Predicting the 2019 Rugby World Cup winner
By: Oli Plaistowe and the Solutions Team at World Programming, UK
The 2019 Rugby World Cup will determine which nation will be taking home the Webb Ellis Cup. People from all backgrounds come together to discuss, support and of course predict the outcome of their home team during major sporting events. We thought it would be fun to challenge the cognitive prowess of our data science team to build a model that would accurately predict who will win. Not only did we want to predict the overall winner, we went as far to predict the outcome of each game too. This task was even more daunting as our data scientists had absolutely no prior knowledge of Rugby!
We asked ourselves the question: ‘Can data provide better predictions than an expert in the field of Rugby?' We had the data and the brains, all we needed to do was enlist the help of the expert. We turned to someone who knows firsthand what it's like to lift the Webb Ellis cup above his head; ex-England international Simon Shaw MBE, the Lock in the 2003 England World Cup winning squad. We were confident that we had found our domain expert!
Simon Shaw MBE
- 71 Caps for England
- 3 British and Irish Lions Tours
- 17 appearances
- 2 Tests
- First player to reach 200 Premiership appearances
- First Lock to ever kick a successful drop goal!

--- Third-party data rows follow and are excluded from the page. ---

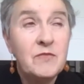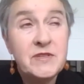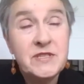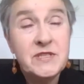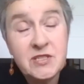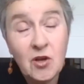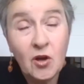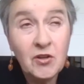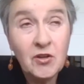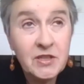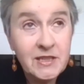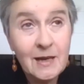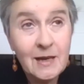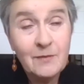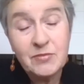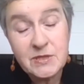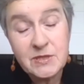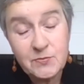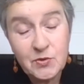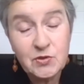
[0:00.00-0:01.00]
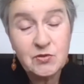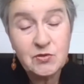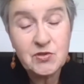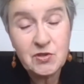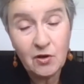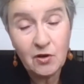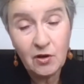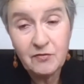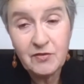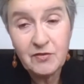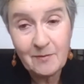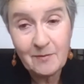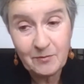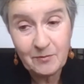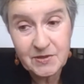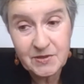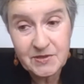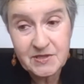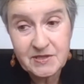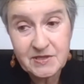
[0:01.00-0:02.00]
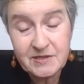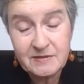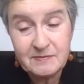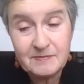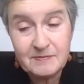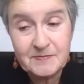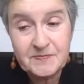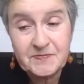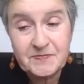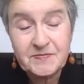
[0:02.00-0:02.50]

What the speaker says: This is on campus, but also off campus.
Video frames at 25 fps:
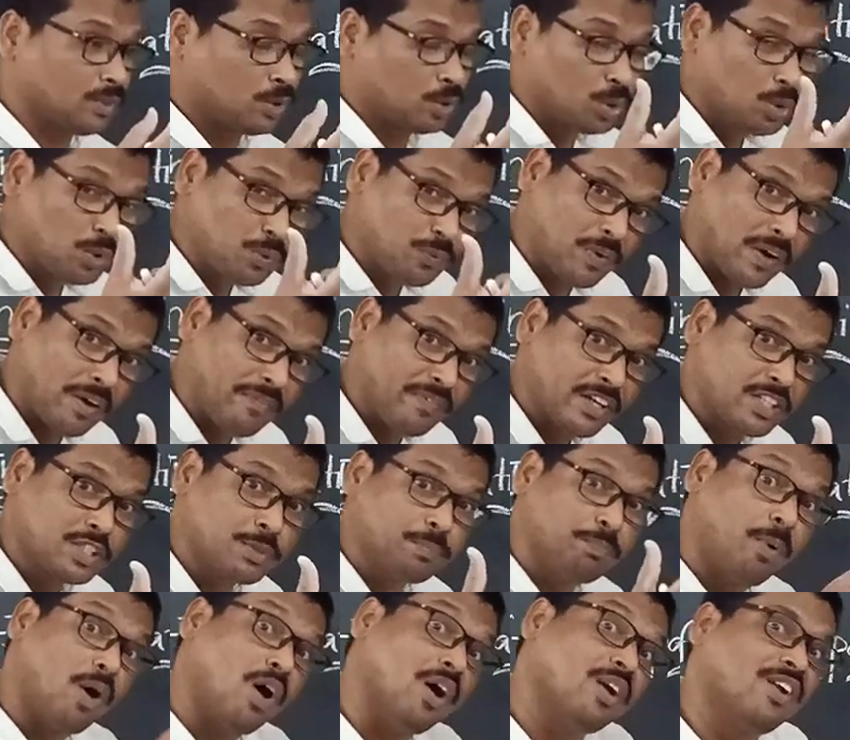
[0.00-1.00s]
two flowers
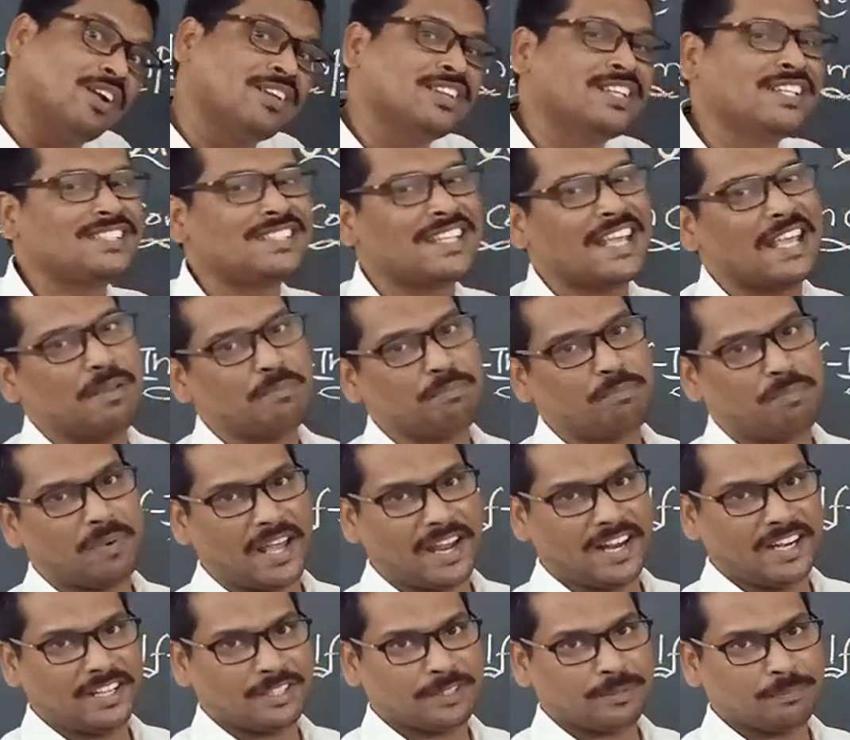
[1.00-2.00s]
born on the same
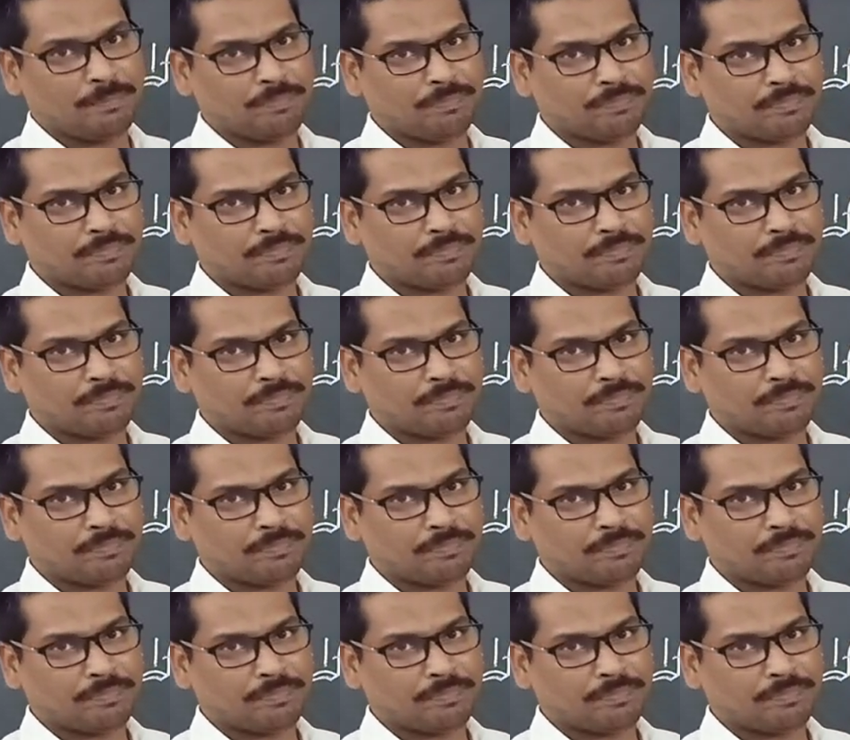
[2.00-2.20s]
plant.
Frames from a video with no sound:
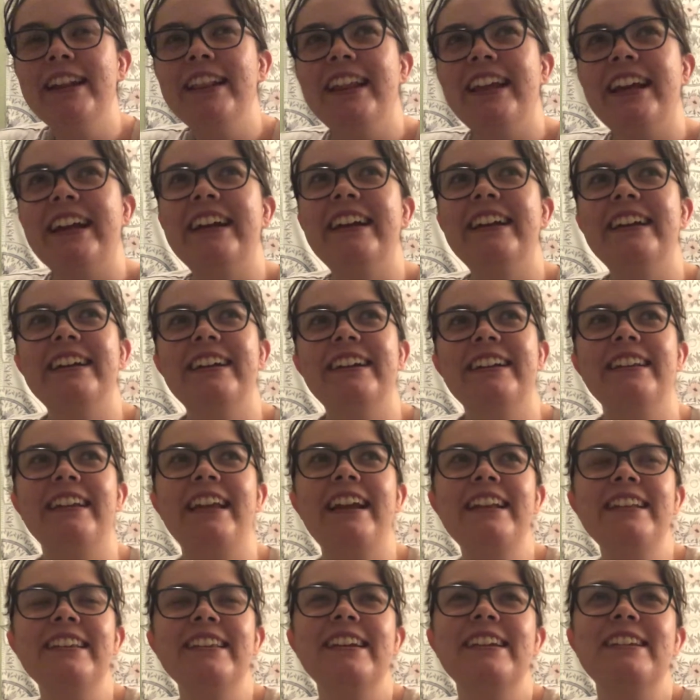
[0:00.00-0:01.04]
like
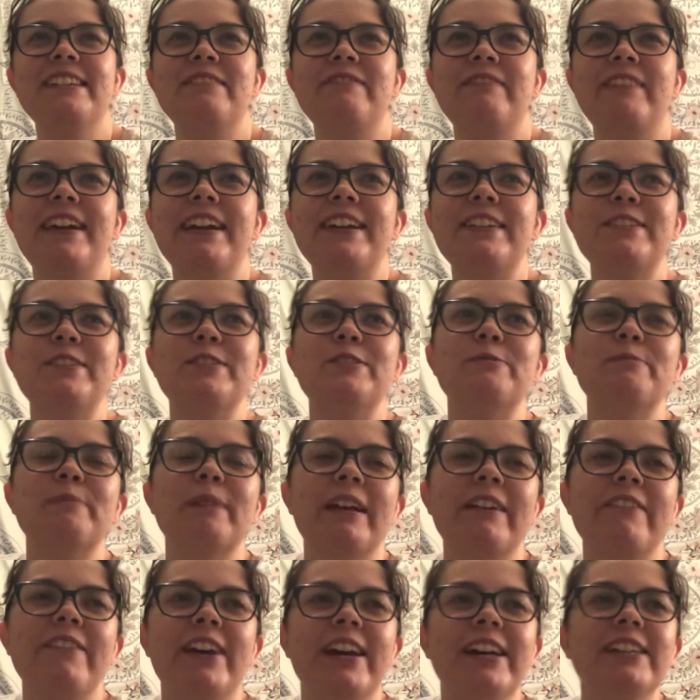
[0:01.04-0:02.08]
that's like the main two but
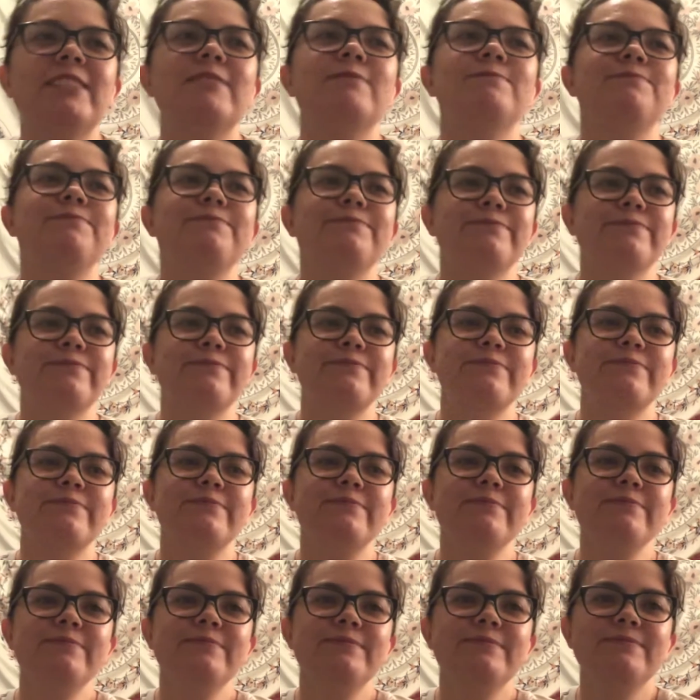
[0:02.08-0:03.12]
I've had
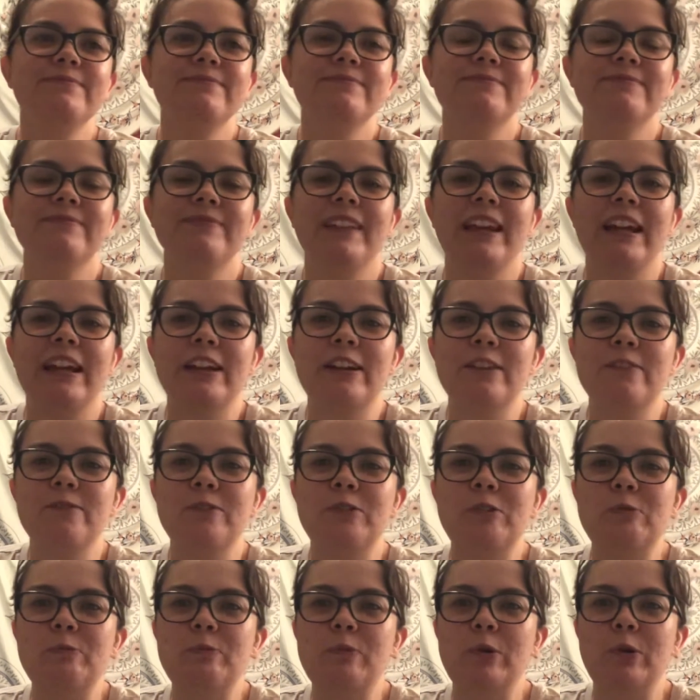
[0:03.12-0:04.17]
like a
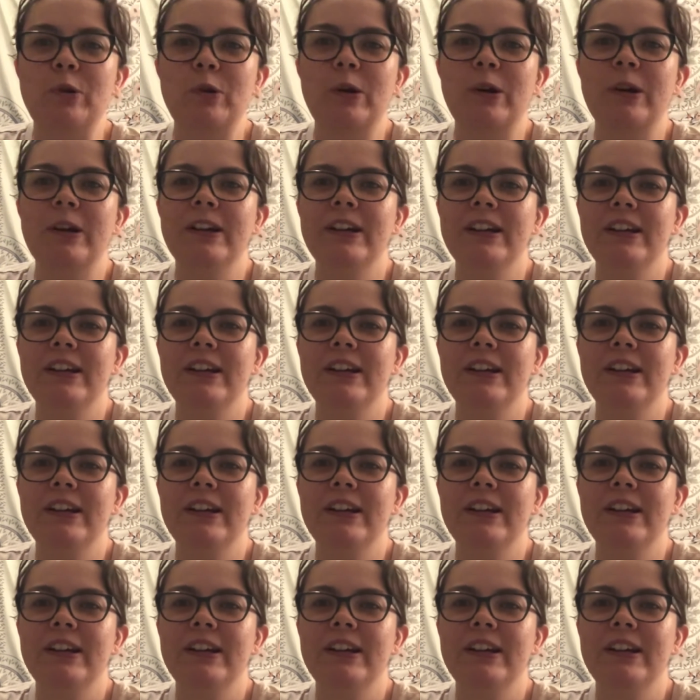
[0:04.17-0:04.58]
few more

Whether you are an ex-professional with years of rugby experience like Simon, or you just take part in your office sweepstake, we wanted to create an easy workflow example to help get you started on your prediction journey. Although this was a bit of fun, we wanted to simulate how analytics problems within sporting events are very similar to projects that are encountered daily in the commercial sector. The adoption of analytics with 'machine learning' is rapidly increasing, however, data itself cannot be leveraged unless a human can define the problem and interpret the insights to provide context to the decision making. Using a traditional approach to predictive modelling, we created a model without domain knowledge, then engaged with Simon, our expert, to optimize and improve our model.
Defining the Problem
Win one match, win the World Cup? The problem was defined by establishing the likelihood of a participating team to win each match they contested at the World Cup, with the highest propensity scores moving onto the next round and identifying a winner for the final. If the challenge wasn't hard enough, we restricted ourselves to just four days to complete the model.
Our data scientists were tasked with:
- defining the DV (dependent variable) in this case being Win = 1 and Loss = 0
- data capture
- data preparation into the mining view
- model build
- model assessment and validation
- model refinement
With any analytical delivery, we had two aims:
- create a powerful predictive model, and
- be able to explain the drivers in the model.
We found using a scorecard to be the most intuitive way to explain the predictive drivers of each game, however the results required normalization to produce a win percentage.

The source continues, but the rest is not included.